PROBLEM TO SOLVE: Please print every record that follows, keeping each one exactly as it is.

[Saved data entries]
——

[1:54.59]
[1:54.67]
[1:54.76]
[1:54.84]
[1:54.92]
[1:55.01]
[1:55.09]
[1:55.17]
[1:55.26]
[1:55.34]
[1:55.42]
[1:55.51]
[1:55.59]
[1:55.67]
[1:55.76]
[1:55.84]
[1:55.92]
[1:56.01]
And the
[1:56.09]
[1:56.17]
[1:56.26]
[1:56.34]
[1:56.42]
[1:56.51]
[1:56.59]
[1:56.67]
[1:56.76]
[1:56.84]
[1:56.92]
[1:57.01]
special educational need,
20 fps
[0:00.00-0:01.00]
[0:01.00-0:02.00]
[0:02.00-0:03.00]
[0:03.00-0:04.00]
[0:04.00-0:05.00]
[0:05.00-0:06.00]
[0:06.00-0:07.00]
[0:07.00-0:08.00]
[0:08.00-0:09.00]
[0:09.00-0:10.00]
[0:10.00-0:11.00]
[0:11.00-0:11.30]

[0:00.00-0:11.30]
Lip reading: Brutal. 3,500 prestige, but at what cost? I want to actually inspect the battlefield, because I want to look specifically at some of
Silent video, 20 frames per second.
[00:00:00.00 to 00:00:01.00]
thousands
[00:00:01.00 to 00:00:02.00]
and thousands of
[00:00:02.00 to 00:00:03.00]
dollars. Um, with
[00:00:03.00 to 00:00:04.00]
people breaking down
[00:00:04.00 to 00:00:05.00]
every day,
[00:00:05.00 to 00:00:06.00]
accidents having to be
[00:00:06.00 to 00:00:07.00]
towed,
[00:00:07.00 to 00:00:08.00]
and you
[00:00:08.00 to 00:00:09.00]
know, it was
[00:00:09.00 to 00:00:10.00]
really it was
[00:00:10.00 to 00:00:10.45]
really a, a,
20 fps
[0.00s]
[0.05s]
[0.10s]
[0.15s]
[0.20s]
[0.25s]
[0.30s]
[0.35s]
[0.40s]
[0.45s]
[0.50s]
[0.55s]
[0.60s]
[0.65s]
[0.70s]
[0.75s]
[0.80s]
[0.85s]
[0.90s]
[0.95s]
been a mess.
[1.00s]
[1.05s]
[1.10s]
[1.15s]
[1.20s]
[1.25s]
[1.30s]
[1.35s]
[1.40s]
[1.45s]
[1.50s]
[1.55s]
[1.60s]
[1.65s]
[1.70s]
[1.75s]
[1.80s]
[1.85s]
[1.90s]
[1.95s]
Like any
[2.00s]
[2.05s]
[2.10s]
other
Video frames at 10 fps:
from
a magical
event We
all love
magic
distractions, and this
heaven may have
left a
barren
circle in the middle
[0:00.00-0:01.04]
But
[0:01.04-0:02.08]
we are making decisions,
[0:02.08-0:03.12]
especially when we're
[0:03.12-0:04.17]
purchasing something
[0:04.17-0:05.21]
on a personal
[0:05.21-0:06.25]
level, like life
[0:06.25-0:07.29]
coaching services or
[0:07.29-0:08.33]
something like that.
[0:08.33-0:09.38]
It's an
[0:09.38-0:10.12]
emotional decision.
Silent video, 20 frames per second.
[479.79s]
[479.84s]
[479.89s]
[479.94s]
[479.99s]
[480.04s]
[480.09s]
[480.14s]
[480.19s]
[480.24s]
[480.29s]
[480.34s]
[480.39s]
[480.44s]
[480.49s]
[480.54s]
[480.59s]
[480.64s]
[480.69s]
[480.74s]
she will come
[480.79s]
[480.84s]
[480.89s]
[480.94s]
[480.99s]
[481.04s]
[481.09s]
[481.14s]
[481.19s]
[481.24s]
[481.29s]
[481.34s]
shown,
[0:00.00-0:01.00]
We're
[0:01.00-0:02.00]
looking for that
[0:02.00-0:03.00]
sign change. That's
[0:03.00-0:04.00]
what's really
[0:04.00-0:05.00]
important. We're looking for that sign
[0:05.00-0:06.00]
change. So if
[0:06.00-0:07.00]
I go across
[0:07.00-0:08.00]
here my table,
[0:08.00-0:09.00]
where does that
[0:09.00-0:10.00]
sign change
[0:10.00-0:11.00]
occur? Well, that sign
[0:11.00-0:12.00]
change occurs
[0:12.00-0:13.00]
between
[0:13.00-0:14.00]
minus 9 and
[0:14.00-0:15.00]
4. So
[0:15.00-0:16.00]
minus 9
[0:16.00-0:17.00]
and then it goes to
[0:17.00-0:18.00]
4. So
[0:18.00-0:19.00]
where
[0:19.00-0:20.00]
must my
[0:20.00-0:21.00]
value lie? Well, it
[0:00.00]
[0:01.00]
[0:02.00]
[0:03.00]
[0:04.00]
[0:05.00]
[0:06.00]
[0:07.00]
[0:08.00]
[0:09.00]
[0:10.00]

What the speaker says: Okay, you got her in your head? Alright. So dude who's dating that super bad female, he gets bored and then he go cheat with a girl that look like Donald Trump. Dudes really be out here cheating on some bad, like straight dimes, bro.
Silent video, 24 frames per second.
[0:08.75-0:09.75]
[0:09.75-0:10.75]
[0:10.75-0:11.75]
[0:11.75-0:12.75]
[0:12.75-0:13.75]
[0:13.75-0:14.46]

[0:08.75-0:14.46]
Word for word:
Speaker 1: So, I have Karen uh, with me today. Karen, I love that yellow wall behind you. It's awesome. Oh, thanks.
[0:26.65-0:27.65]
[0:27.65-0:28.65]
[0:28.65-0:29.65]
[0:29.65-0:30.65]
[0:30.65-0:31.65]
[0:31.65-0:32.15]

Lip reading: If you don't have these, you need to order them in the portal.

——

RESULT BELOW:
[1:54.59]
[1:54.67]
[1:54.76]
[1:54.84]
[1:54.92]
[1:55.01]
[1:55.09]
[1:55.17]
[1:55.26]
[1:55.34]
[1:55.42]
[1:55.51]
[1:55.59]
[1:55.67]
[1:55.76]
[1:55.84]
[1:55.92]
[1:56.01]
And the
[1:56.09]
[1:56.17]
[1:56.26]
[1:56.34]
[1:56.42]
[1:56.51]
[1:56.59]
[1:56.67]
[1:56.76]
[1:56.84]
[1:56.92]
[1:57.01]
special educational need,
20 fps
[0:00.00-0:01.00]
[0:01.00-0:02.00]
[0:02.00-0:03.00]
[0:03.00-0:04.00]
[0:04.00-0:05.00]
[0:05.00-0:06.00]
[0:06.00-0:07.00]
[0:07.00-0:08.00]
[0:08.00-0:09.00]
[0:09.00-0:10.00]
[0:10.00-0:11.00]
[0:11.00-0:11.30]

[0:00.00-0:11.30]
Lip reading: Brutal. 3,500 prestige, but at what cost? I want to actually inspect the battlefield, because I want to look specifically at some of
Silent video, 20 frames per second.
[00:00:00.00 to 00:00:01.00]
thousands
[00:00:01.00 to 00:00:02.00]
and thousands of
[00:00:02.00 to 00:00:03.00]
dollars. Um, with
[00:00:03.00 to 00:00:04.00]
people breaking down
[00:00:04.00 to 00:00:05.00]
every day,
[00:00:05.00 to 00:00:06.00]
accidents having to be
[00:00:06.00 to 00:00:07.00]
towed,
[00:00:07.00 to 00:00:08.00]
and you
[00:00:08.00 to 00:00:09.00]
know, it was
[00:00:09.00 to 00:00:10.00]
really it was
[00:00:10.00 to 00:00:10.45]
really a, a,
20 fps
[0.00s]
[0.05s]
[0.10s]
[0.15s]
[0.20s]
[0.25s]
[0.30s]
[0.35s]
[0.40s]
[0.45s]
[0.50s]
[0.55s]
[0.60s]
[0.65s]
[0.70s]
[0.75s]
[0.80s]
[0.85s]
[0.90s]
[0.95s]
been a mess.
[1.00s]
[1.05s]
[1.10s]
[1.15s]
[1.20s]
[1.25s]
[1.30s]
[1.35s]
[1.40s]
[1.45s]
[1.50s]
[1.55s]
[1.60s]
[1.65s]
[1.70s]
[1.75s]
[1.80s]
[1.85s]
[1.90s]
[1.95s]
Like any
[2.00s]
[2.05s]
[2.10s]
other
Video frames at 10 fps:
from
a magical
event We
all love
magic
distractions, and this
heaven may have
left a
barren
circle in the middle
[0:00.00-0:01.04]
But
[0:01.04-0:02.08]
we are making decisions,
[0:02.08-0:03.12]
especially when we're
[0:03.12-0:04.17]
purchasing something
[0:04.17-0:05.21]
on a personal
[0:05.21-0:06.25]
level, like life
[0:06.25-0:07.29]
coaching services or
[0:07.29-0:08.33]
something like that.
[0:08.33-0:09.38]
It's an
[0:09.38-0:10.12]
emotional decision.
Silent video, 20 frames per second.
[479.79s]
[479.84s]
[479.89s]
[479.94s]
[479.99s]
[480.04s]
[480.09s]
[480.14s]
[480.19s]
[480.24s]
[480.29s]
[480.34s]
[480.39s]
[480.44s]
[480.49s]
[480.54s]
[480.59s]
[480.64s]
[480.69s]
[480.74s]
she will come
[480.79s]
[480.84s]
[480.89s]
[480.94s]
[480.99s]
[481.04s]
[481.09s]
[481.14s]
[481.19s]
[481.24s]
[481.29s]
[481.34s]
shown,
[0:00.00-0:01.00]
We're
[0:01.00-0:02.00]
looking for that
[0:02.00-0:03.00]
sign change. That's
[0:03.00-0:04.00]
what's really
[0:04.00-0:05.00]
important. We're looking for that sign
[0:05.00-0:06.00]
change. So if
[0:06.00-0:07.00]
I go across
[0:07.00-0:08.00]
here my table,
[0:08.00-0:09.00]
where does that
[0:09.00-0:10.00]
sign change
[0:10.00-0:11.00]
occur? Well, that sign
[0:11.00-0:12.00]
change occurs
[0:12.00-0:13.00]
between
[0:13.00-0:14.00]
minus 9 and
[0:14.00-0:15.00]
4. So
[0:15.00-0:16.00]
minus 9
[0:16.00-0:17.00]
and then it goes to
[0:17.00-0:18.00]
4. So
[0:18.00-0:19.00]
where
[0:19.00-0:20.00]
must my
[0:20.00-0:21.00]
value lie? Well, it
[0:00.00]
[0:01.00]
[0:02.00]
[0:03.00]
[0:04.00]
[0:05.00]
[0:06.00]
[0:07.00]
[0:08.00]
[0:09.00]
[0:10.00]

What the speaker says: Okay, you got her in your head? Alright. So dude who's dating that super bad female, he gets bored and then he go cheat with a girl that look like Donald Trump. Dudes really be out here cheating on some bad, like straight dimes, bro.
Silent video, 24 frames per second.
[0:08.75-0:09.75]
[0:09.75-0:10.75]
[0:10.75-0:11.75]
[0:11.75-0:12.75]
[0:12.75-0:13.75]
[0:13.75-0:14.46]

[0:08.75-0:14.46]
Word for word:
Speaker 1: So, I have Karen uh, with me today. Karen, I love that yellow wall behind you. It's awesome. Oh, thanks.
[0:26.65-0:27.65]
[0:27.65-0:28.65]
[0:28.65-0:29.65]
[0:29.65-0:30.65]
[0:30.65-0:31.65]
[0:31.65-0:32.15]

Lip reading: If you don't have these, you need to order them in the portal.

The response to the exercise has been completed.